**Exercise objective**
Reproduce, exactly and in full, the lines from the one with "Frames from a" through the one with "[0:07.20-0:08.10]" in the data below; drop pictures.

**Excerpted data**
——

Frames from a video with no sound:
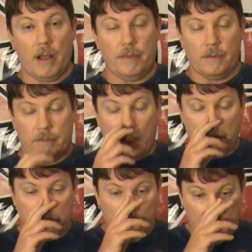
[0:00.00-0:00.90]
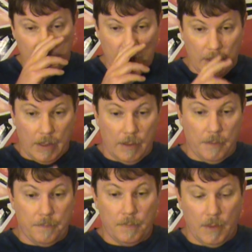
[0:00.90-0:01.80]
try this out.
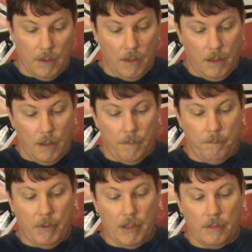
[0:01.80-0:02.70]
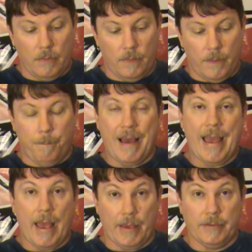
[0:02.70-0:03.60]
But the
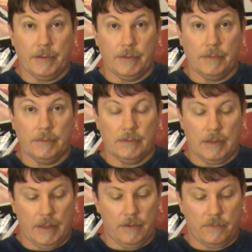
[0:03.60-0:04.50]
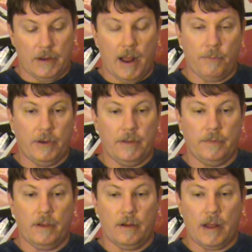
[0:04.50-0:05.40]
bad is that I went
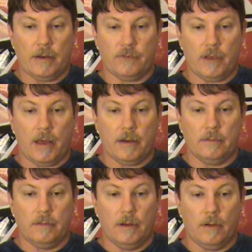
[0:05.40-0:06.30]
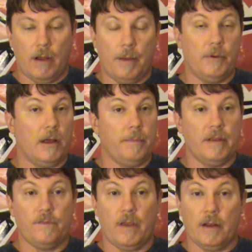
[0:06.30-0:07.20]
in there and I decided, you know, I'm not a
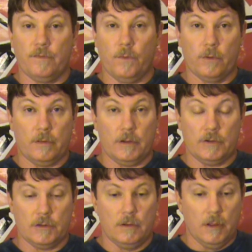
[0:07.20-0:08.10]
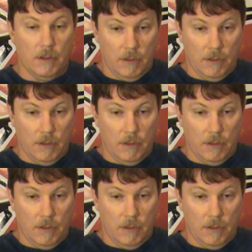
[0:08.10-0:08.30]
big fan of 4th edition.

——

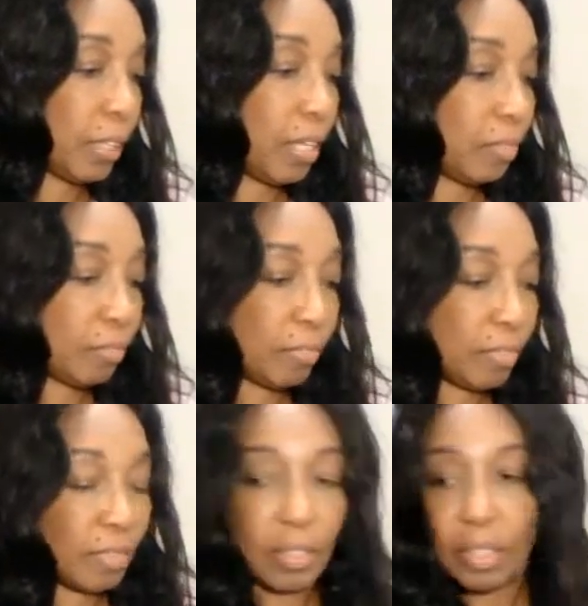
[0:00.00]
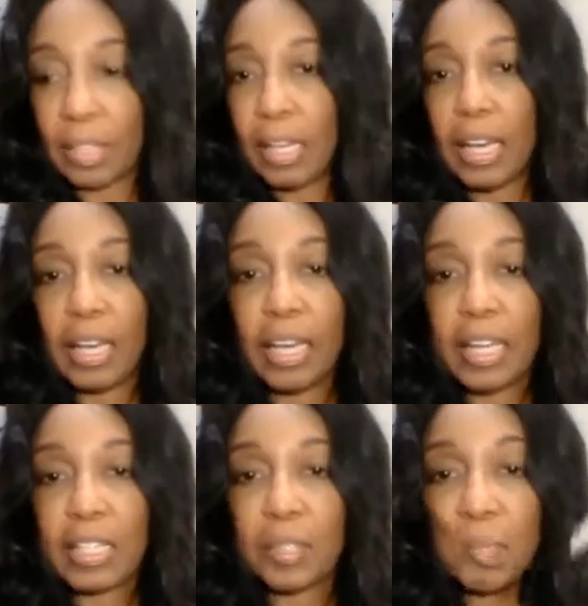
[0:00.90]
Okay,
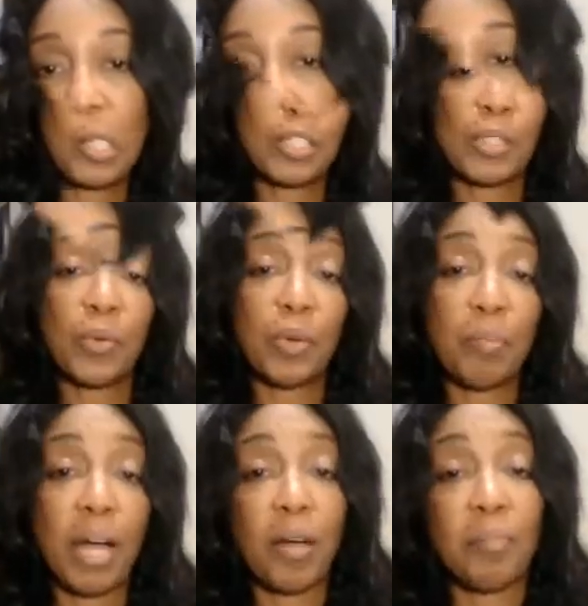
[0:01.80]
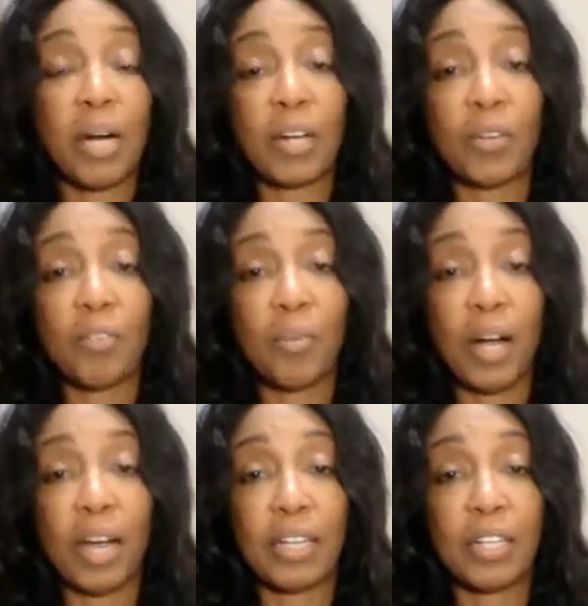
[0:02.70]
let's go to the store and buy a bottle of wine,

——

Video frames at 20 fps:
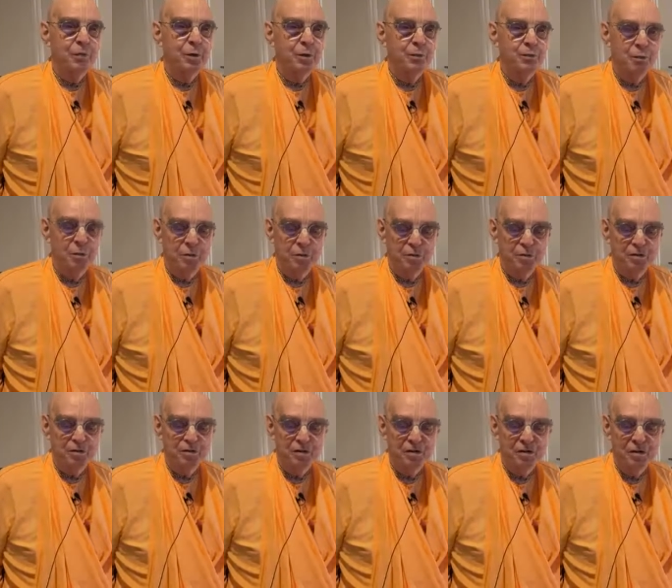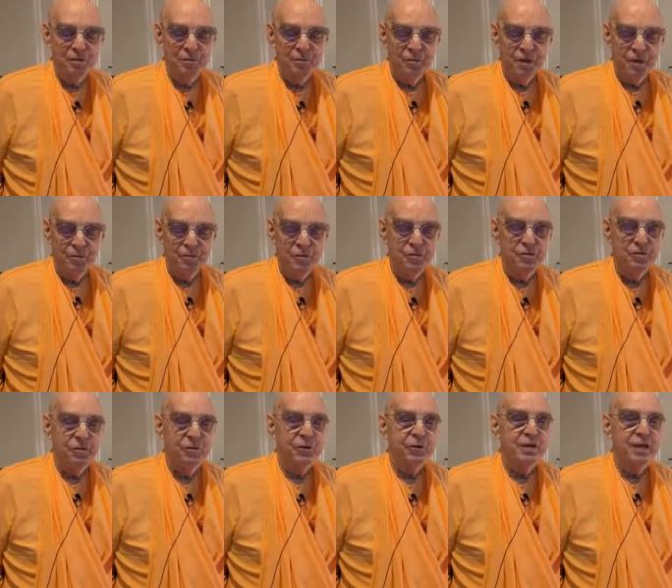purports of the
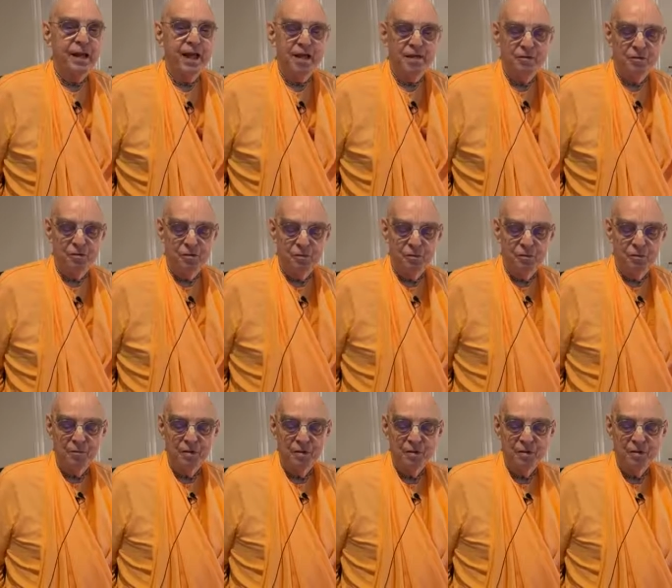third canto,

——

**Response for this exercise**
Frames from a video with no sound:
[0:00.00-0:00.90]
[0:00.90-0:01.80]
try this out.
[0:01.80-0:02.70]
[0:02.70-0:03.60]
But the
[0:03.60-0:04.50]
[0:04.50-0:05.40]
bad is that I went
[0:05.40-0:06.30]
[0:06.30-0:07.20]
in there and I decided, you know, I'm not a
[0:07.20-0:08.10]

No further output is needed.